Recreate the listing that follows line for line, without pictures.
========================
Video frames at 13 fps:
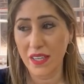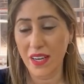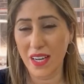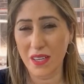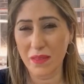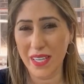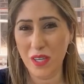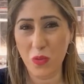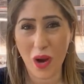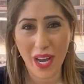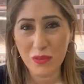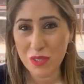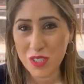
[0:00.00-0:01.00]
And I'm like,
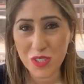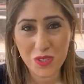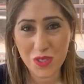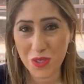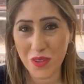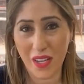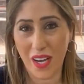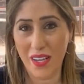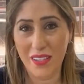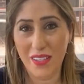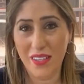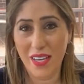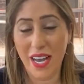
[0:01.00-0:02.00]
why would you do
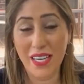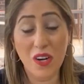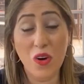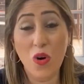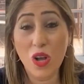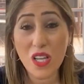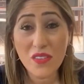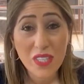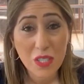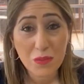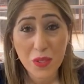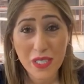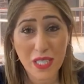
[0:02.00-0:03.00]
that? And all of
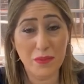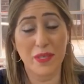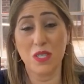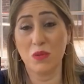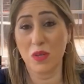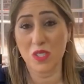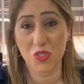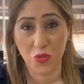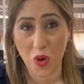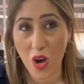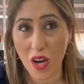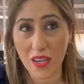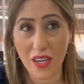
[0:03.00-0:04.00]
their bookkeeping was
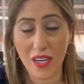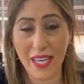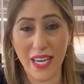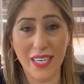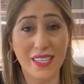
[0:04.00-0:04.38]
wrong again,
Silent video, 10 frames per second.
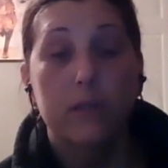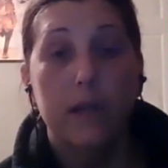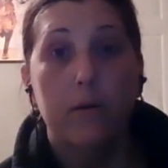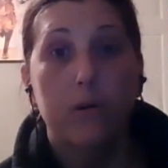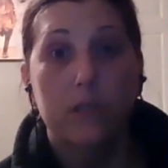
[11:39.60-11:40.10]

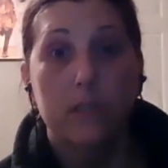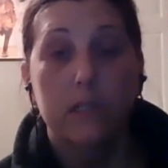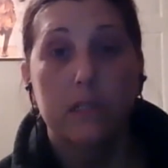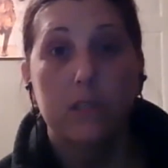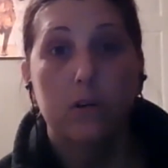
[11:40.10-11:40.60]
hours need
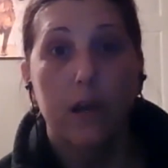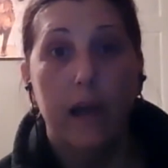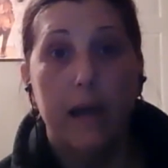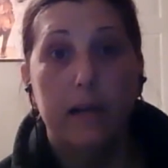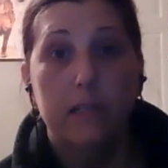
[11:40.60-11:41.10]
to still get
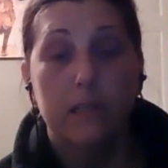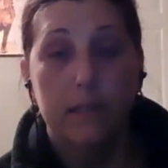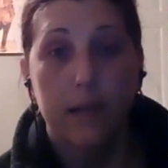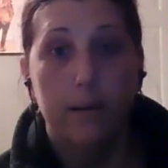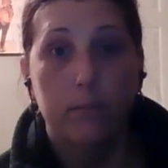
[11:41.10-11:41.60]
added to the
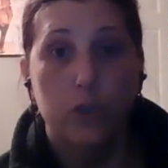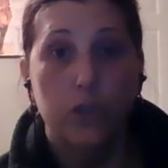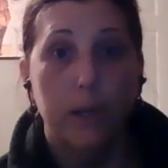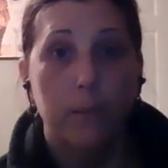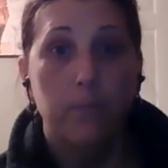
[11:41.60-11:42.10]
timesheet.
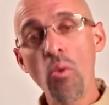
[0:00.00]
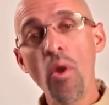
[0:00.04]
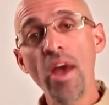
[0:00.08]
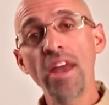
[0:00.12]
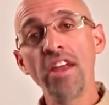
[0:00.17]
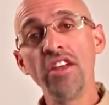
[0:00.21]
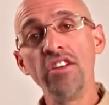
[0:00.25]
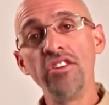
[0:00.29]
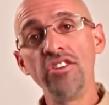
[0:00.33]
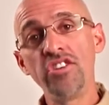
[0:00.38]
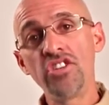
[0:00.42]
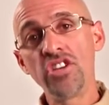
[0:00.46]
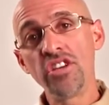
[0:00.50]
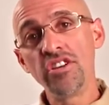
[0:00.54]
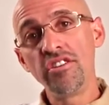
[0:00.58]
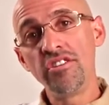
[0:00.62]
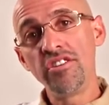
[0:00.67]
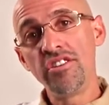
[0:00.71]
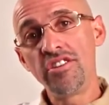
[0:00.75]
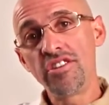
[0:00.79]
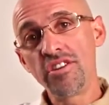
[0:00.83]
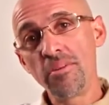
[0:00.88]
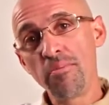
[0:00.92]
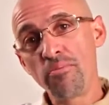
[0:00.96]
way
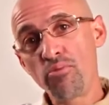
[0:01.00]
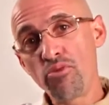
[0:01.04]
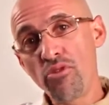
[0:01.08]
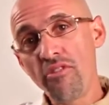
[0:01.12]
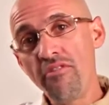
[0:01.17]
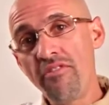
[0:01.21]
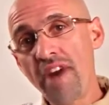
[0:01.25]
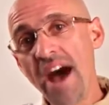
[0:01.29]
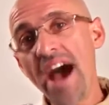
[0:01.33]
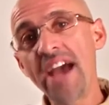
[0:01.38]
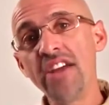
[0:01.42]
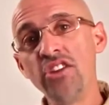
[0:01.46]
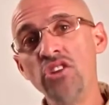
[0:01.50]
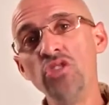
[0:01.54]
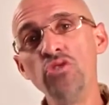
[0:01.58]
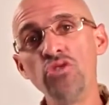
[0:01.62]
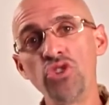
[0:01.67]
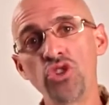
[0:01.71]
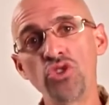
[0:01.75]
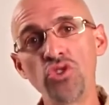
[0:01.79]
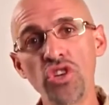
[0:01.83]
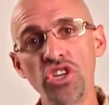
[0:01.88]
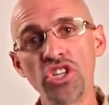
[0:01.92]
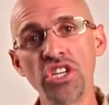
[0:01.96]
to provide
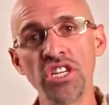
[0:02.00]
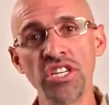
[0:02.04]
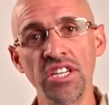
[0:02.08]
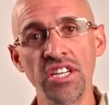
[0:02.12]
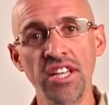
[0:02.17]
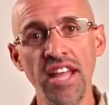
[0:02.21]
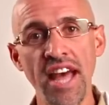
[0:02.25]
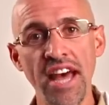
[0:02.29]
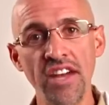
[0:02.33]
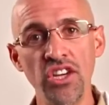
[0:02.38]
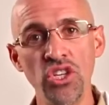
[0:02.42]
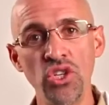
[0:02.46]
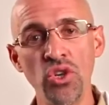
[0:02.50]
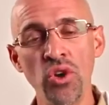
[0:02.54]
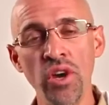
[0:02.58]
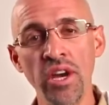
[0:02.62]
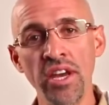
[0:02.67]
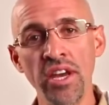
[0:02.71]
nutrition to that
========================
◆ Response to this exercise:
Video frames at 13 fps:
[0:00.00-0:01.00]
And I'm like,
[0:01.00-0:02.00]
why would you do
[0:02.00-0:03.00]
that? And all of
[0:03.00-0:04.00]
their bookkeeping was
[0:04.00-0:04.38]
wrong again,
Silent video, 10 frames per second.
[11:39.60-11:40.10]

[11:40.10-11:40.60]
hours need
[11:40.60-11:41.10]
to still get
[11:41.10-11:41.60]
added to the
[11:41.60-11:42.10]
timesheet.
[0:00.00]
[0:00.04]
[0:00.08]
[0:00.12]
[0:00.17]
[0:00.21]
[0:00.25]
[0:00.29]
[0:00.33]
[0:00.38]
[0:00.42]
[0:00.46]
[0:00.50]
[0:00.54]
[0:00.58]
[0:00.62]
[0:00.67]
[0:00.71]
[0:00.75]
[0:00.79]
[0:00.83]
[0:00.88]
[0:00.92]
[0:00.96]
way
[0:01.00]
[0:01.04]
[0:01.08]
[0:01.12]
[0:01.17]
[0:01.21]
[0:01.25]
[0:01.29]
[0:01.33]
[0:01.38]
[0:01.42]
[0:01.46]
[0:01.50]
[0:01.54]
[0:01.58]
[0:01.62]
[0:01.67]
[0:01.71]
[0:01.75]
[0:01.79]
[0:01.83]
[0:01.88]
[0:01.92]
[0:01.96]
to provide
[0:02.00]
[0:02.04]
[0:02.08]
[0:02.12]
[0:02.17]
[0:02.21]
[0:02.25]
[0:02.29]
[0:02.33]
[0:02.38]
[0:02.42]
[0:02.46]
[0:02.50]
[0:02.54]
[0:02.58]
[0:02.62]
[0:02.67]
[0:02.71]
nutrition to that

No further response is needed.